===== DATA PROVIDED

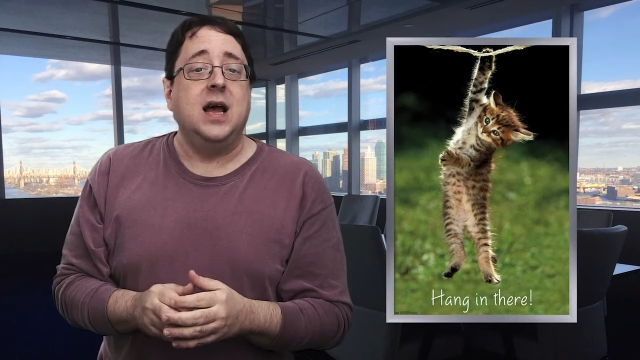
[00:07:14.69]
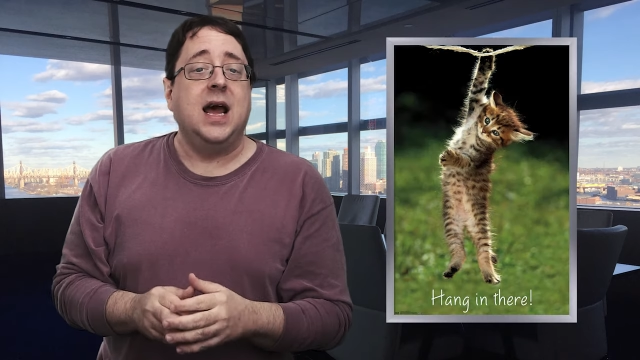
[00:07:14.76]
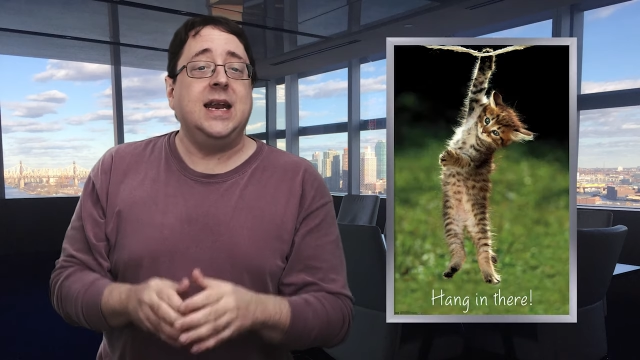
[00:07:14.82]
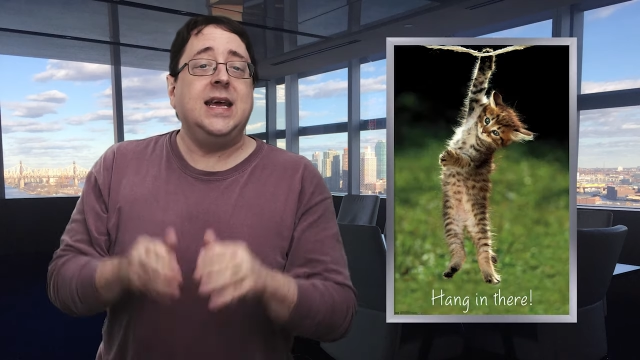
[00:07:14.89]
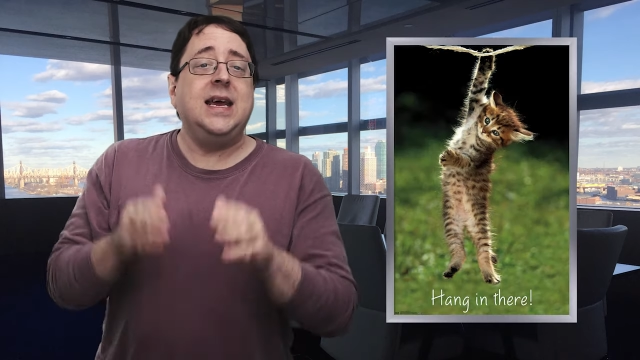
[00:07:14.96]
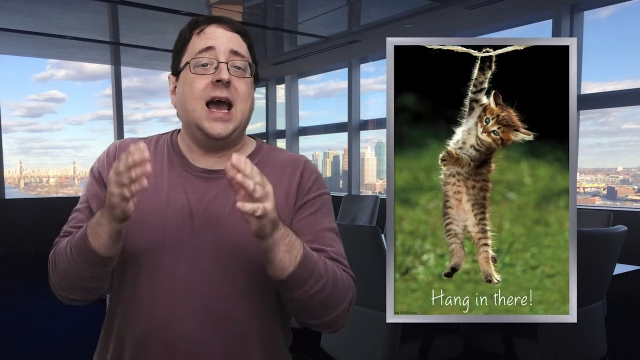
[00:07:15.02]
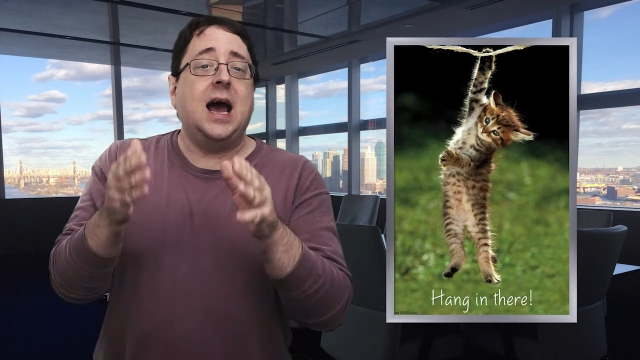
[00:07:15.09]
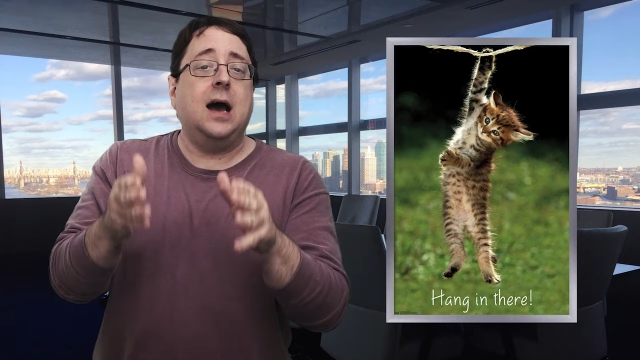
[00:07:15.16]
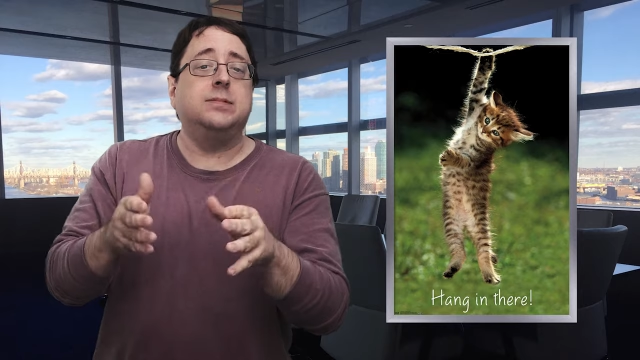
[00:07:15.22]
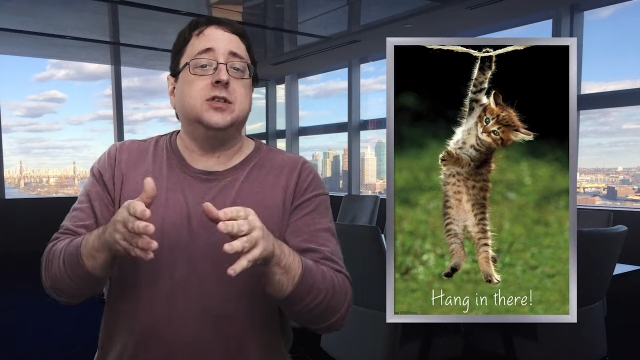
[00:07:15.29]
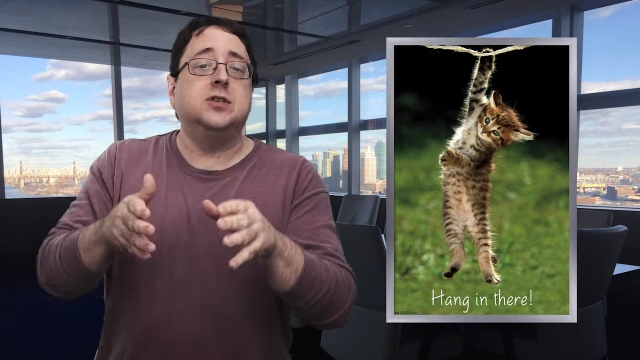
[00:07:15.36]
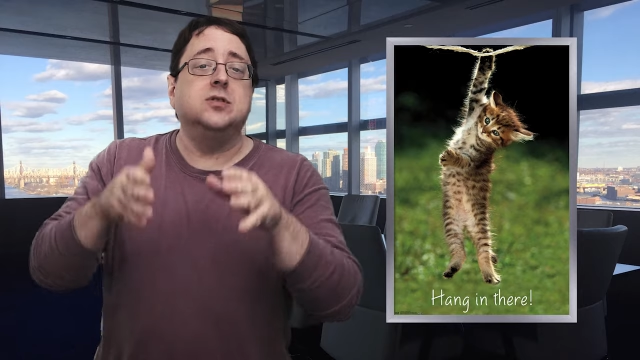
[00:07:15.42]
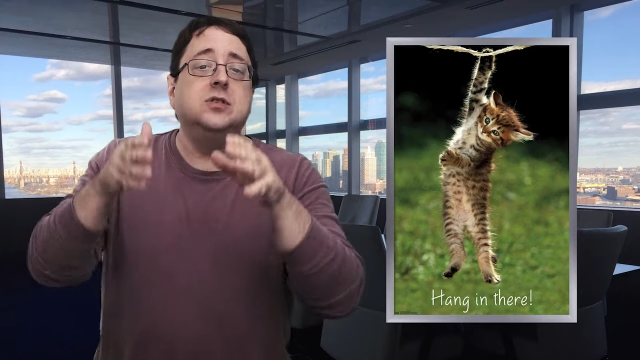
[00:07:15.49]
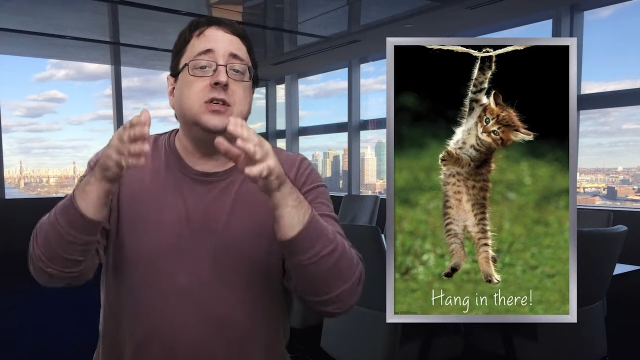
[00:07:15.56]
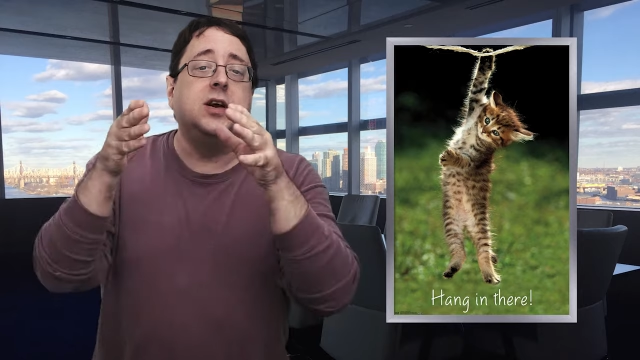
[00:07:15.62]
and he
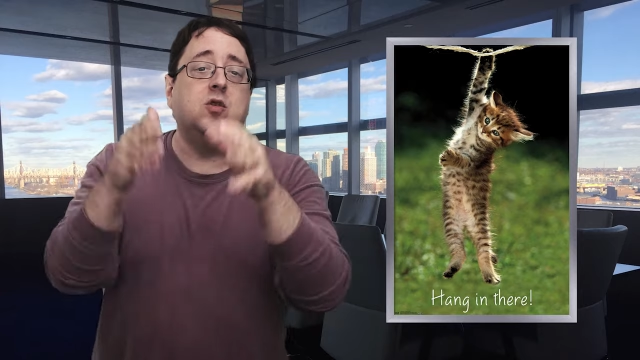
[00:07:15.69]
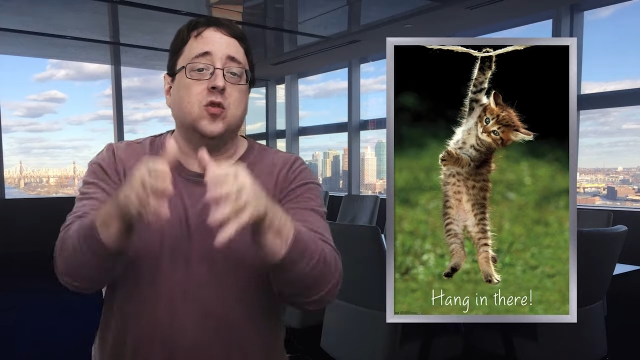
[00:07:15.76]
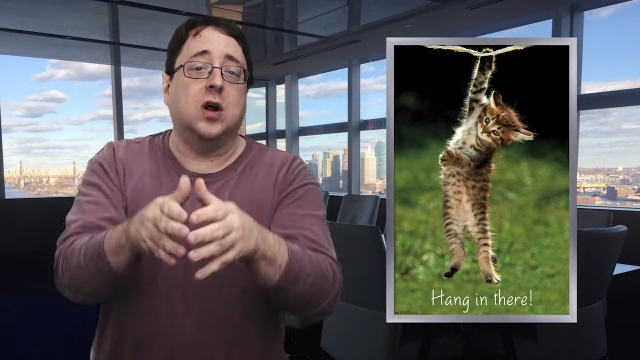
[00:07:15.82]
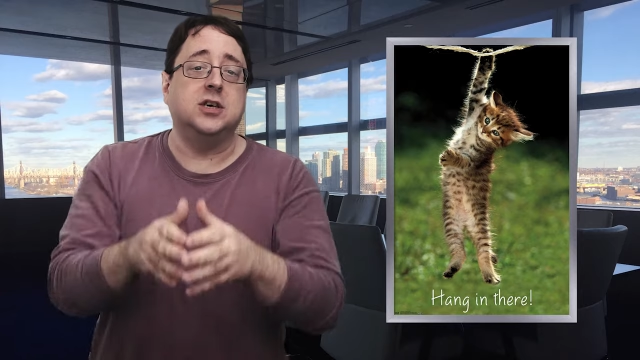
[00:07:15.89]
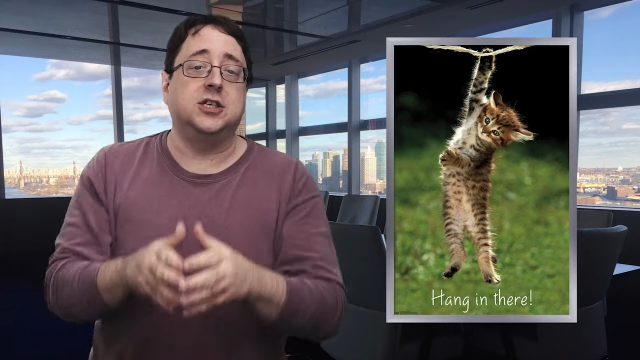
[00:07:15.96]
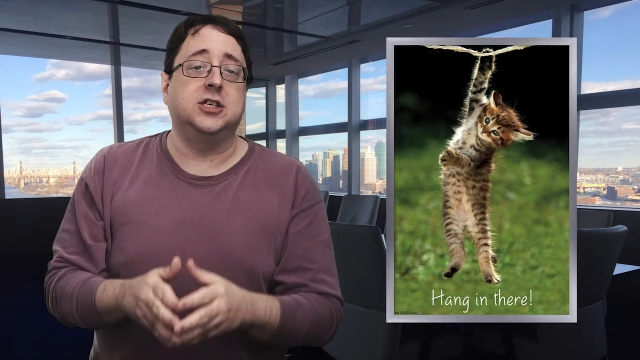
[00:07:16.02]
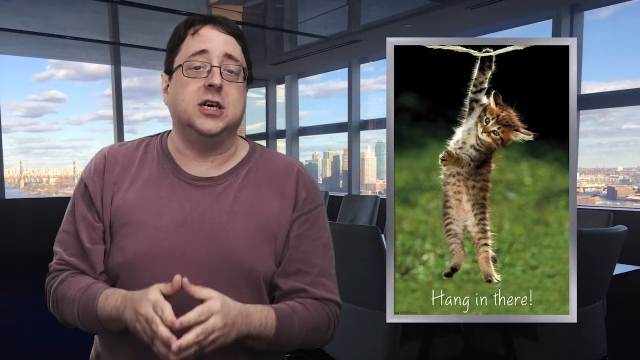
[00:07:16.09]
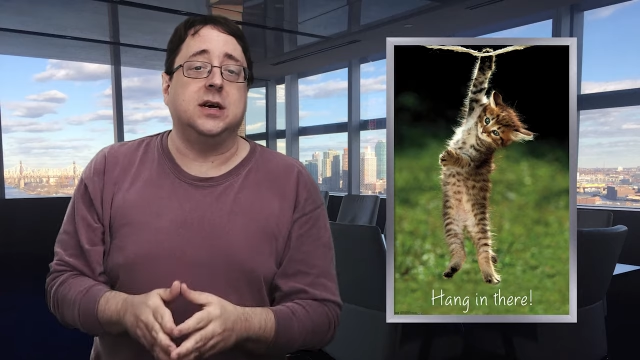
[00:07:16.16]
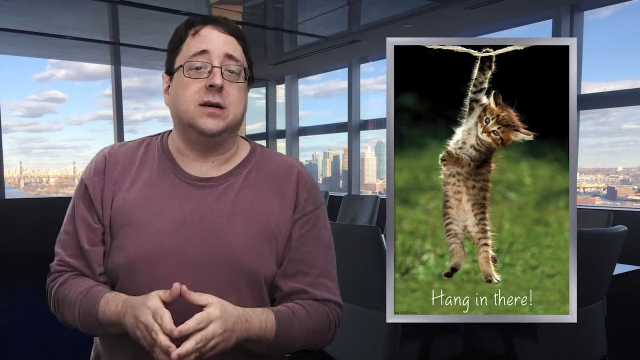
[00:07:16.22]
absolutely crushed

==========

= EXERCISE =
Could you repeat all of the data exactly, minus the pictures?

= RESPONSE TO THE TASK =
[00:07:14.69]
[00:07:14.76]
[00:07:14.82]
[00:07:14.89]
[00:07:14.96]
[00:07:15.02]
[00:07:15.09]
[00:07:15.16]
[00:07:15.22]
[00:07:15.29]
[00:07:15.36]
[00:07:15.42]
[00:07:15.49]
[00:07:15.56]
[00:07:15.62]
and he
[00:07:15.69]
[00:07:15.76]
[00:07:15.82]
[00:07:15.89]
[00:07:15.96]
[00:07:16.02]
[00:07:16.09]
[00:07:16.16]
[00:07:16.22]
absolutely crushed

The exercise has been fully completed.